**WORK INSTRUCTION**: With the pictures set aside, write out all of the data exactly as it stands.

**SUPPLIED DATA**:
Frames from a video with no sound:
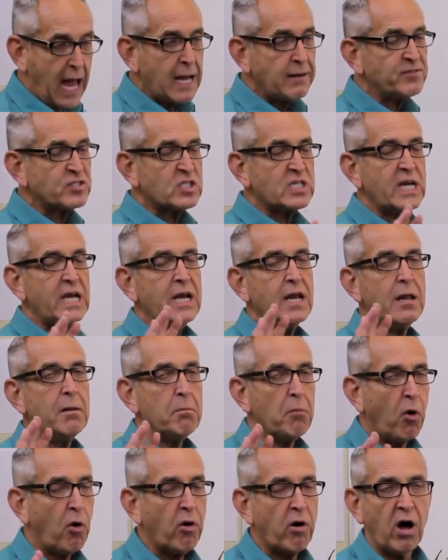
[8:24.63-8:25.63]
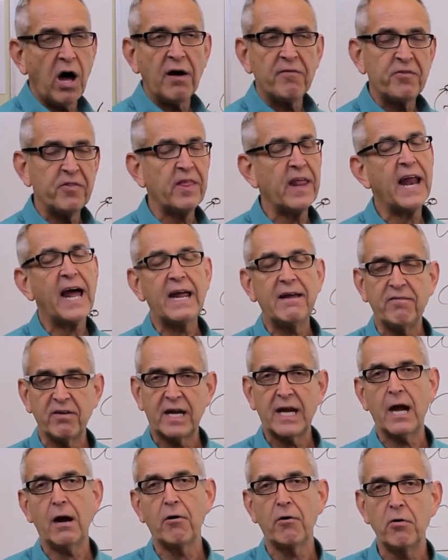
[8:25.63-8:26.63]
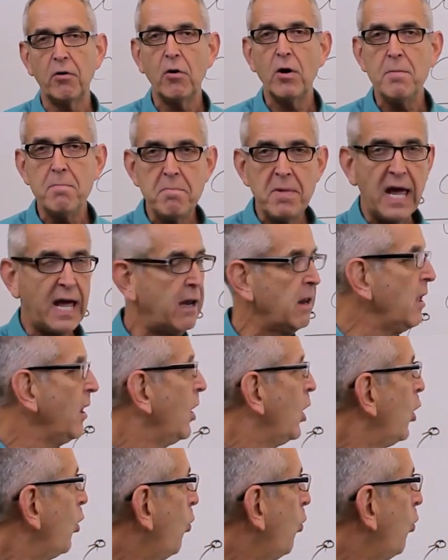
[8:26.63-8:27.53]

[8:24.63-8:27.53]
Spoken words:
I've seen it more often than I even care to admit,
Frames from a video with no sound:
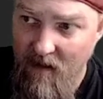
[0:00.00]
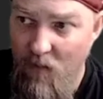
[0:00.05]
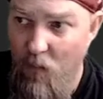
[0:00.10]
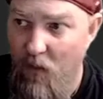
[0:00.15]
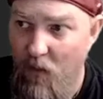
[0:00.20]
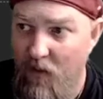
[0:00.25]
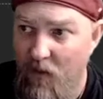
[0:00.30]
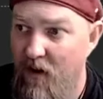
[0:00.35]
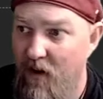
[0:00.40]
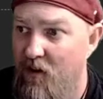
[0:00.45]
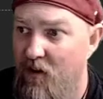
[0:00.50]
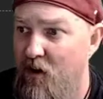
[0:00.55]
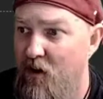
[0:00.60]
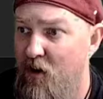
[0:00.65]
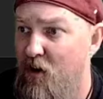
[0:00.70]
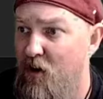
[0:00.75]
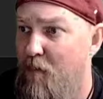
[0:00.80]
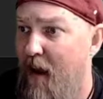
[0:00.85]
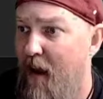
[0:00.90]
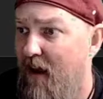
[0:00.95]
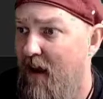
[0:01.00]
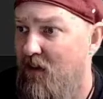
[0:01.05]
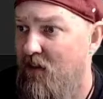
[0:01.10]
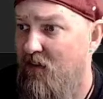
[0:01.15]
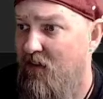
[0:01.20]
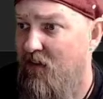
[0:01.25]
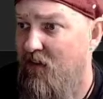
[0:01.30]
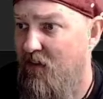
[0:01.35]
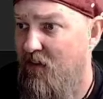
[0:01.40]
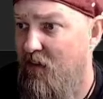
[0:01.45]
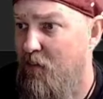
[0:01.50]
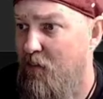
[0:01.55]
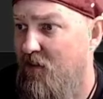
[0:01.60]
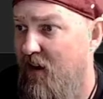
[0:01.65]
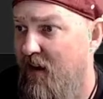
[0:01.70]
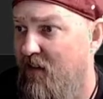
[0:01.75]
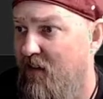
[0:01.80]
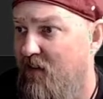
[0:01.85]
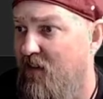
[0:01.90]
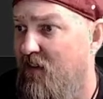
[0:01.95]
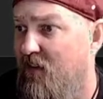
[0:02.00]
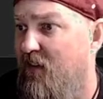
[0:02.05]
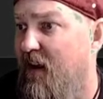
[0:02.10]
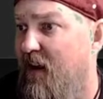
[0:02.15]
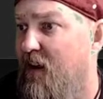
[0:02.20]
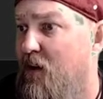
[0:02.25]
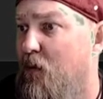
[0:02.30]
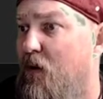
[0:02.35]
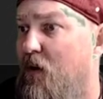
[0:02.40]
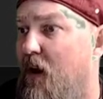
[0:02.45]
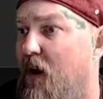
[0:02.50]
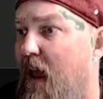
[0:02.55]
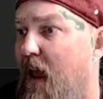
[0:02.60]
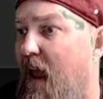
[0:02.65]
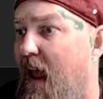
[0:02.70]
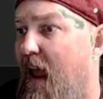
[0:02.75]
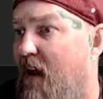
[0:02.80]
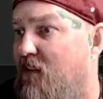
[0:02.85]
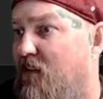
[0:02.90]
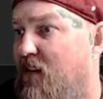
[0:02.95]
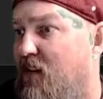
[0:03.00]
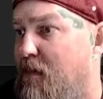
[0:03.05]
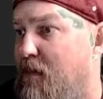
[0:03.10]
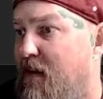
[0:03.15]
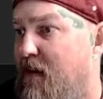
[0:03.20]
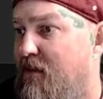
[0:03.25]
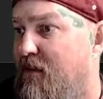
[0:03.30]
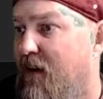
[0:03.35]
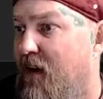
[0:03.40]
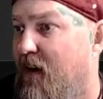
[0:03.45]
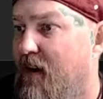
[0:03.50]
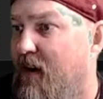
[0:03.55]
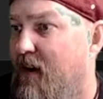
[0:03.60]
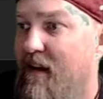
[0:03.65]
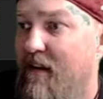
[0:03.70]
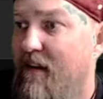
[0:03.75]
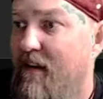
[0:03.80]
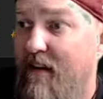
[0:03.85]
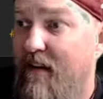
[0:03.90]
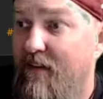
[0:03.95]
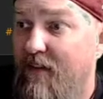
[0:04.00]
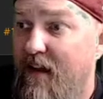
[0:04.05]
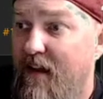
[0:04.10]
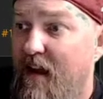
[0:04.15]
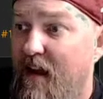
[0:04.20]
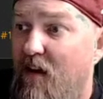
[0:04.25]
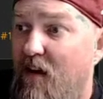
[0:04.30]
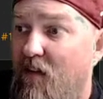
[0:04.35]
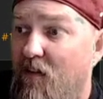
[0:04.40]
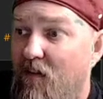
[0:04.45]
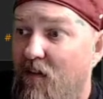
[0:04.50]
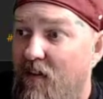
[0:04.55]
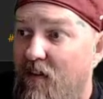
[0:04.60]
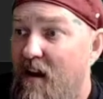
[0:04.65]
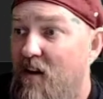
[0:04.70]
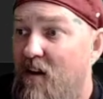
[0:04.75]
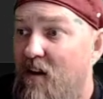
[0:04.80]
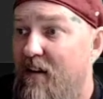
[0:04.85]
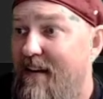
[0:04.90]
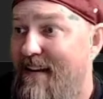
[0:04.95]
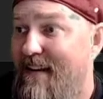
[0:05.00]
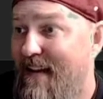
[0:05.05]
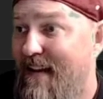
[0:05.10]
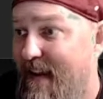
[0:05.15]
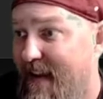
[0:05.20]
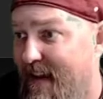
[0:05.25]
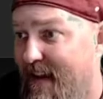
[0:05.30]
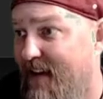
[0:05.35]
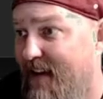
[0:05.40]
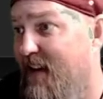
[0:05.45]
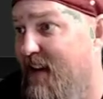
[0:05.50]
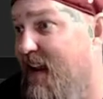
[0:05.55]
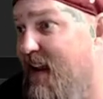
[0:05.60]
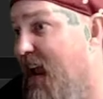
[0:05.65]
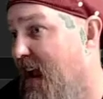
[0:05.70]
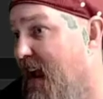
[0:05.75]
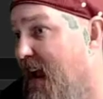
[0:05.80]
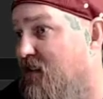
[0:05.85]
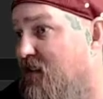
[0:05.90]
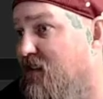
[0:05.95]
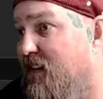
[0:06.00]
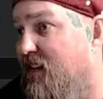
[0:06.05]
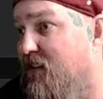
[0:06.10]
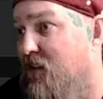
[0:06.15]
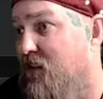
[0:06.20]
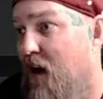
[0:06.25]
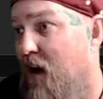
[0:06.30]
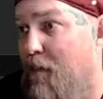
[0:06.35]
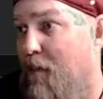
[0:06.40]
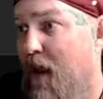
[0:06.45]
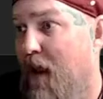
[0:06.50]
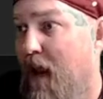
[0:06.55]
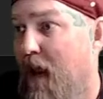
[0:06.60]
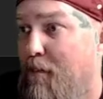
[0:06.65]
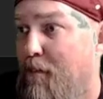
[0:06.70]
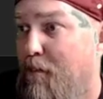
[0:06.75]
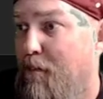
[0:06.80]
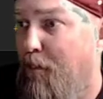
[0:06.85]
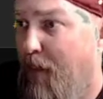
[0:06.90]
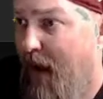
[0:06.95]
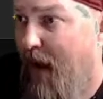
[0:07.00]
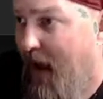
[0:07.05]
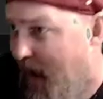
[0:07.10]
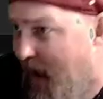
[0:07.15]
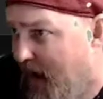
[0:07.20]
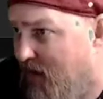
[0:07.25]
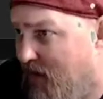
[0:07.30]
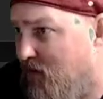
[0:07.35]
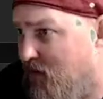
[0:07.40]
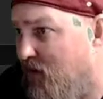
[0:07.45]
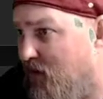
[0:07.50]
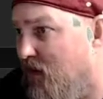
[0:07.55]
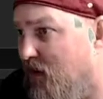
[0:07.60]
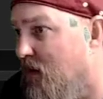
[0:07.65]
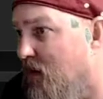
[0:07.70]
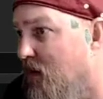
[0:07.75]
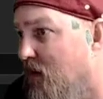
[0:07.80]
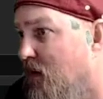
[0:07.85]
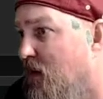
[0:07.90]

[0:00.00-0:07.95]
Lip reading: With our new pattern system changes, it would actually be very nice if the elves there did actually drop a pattern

**ANSWER TO THIS EXERCISE**:
Frames from a video with no sound:
[8:24.63-8:25.63]
[8:25.63-8:26.63]
[8:26.63-8:27.53]

[8:24.63-8:27.53]
Spoken words:
I've seen it more often than I even care to admit,
Frames from a video with no sound:
[0:00.00]
[0:00.05]
[0:00.10]
[0:00.15]
[0:00.20]
[0:00.25]
[0:00.30]
[0:00.35]
[0:00.40]
[0:00.45]
[0:00.50]
[0:00.55]
[0:00.60]
[0:00.65]
[0:00.70]
[0:00.75]
[0:00.80]
[0:00.85]
[0:00.90]
[0:00.95]
[0:01.00]
[0:01.05]
[0:01.10]
[0:01.15]
[0:01.20]
[0:01.25]
[0:01.30]
[0:01.35]
[0:01.40]
[0:01.45]
[0:01.50]
[0:01.55]
[0:01.60]
[0:01.65]
[0:01.70]
[0:01.75]
[0:01.80]
[0:01.85]
[0:01.90]
[0:01.95]
[0:02.00]
[0:02.05]
[0:02.10]
[0:02.15]
[0:02.20]
[0:02.25]
[0:02.30]
[0:02.35]
[0:02.40]
[0:02.45]
[0:02.50]
[0:02.55]
[0:02.60]
[0:02.65]
[0:02.70]
[0:02.75]
[0:02.80]
[0:02.85]
[0:02.90]
[0:02.95]
[0:03.00]
[0:03.05]
[0:03.10]
[0:03.15]
[0:03.20]
[0:03.25]
[0:03.30]
[0:03.35]
[0:03.40]
[0:03.45]
[0:03.50]
[0:03.55]
[0:03.60]
[0:03.65]
[0:03.70]
[0:03.75]
[0:03.80]
[0:03.85]
[0:03.90]
[0:03.95]
[0:04.00]
[0:04.05]
[0:04.10]
[0:04.15]
[0:04.20]
[0:04.25]
[0:04.30]
[0:04.35]
[0:04.40]
[0:04.45]
[0:04.50]
[0:04.55]
[0:04.60]
[0:04.65]
[0:04.70]
[0:04.75]
[0:04.80]
[0:04.85]
[0:04.90]
[0:04.95]
[0:05.00]
[0:05.05]
[0:05.10]
[0:05.15]
[0:05.20]
[0:05.25]
[0:05.30]
[0:05.35]
[0:05.40]
[0:05.45]
[0:05.50]
[0:05.55]
[0:05.60]
[0:05.65]
[0:05.70]
[0:05.75]
[0:05.80]
[0:05.85]
[0:05.90]
[0:05.95]
[0:06.00]
[0:06.05]
[0:06.10]
[0:06.15]
[0:06.20]
[0:06.25]
[0:06.30]
[0:06.35]
[0:06.40]
[0:06.45]
[0:06.50]
[0:06.55]
[0:06.60]
[0:06.65]
[0:06.70]
[0:06.75]
[0:06.80]
[0:06.85]
[0:06.90]
[0:06.95]
[0:07.00]
[0:07.05]
[0:07.10]
[0:07.15]
[0:07.20]
[0:07.25]
[0:07.30]
[0:07.35]
[0:07.40]
[0:07.45]
[0:07.50]
[0:07.55]
[0:07.60]
[0:07.65]
[0:07.70]
[0:07.75]
[0:07.80]
[0:07.85]
[0:07.90]

[0:00.00-0:07.95]
Lip reading: With our new pattern system changes, it would actually be very nice if the elves there did actually drop a pattern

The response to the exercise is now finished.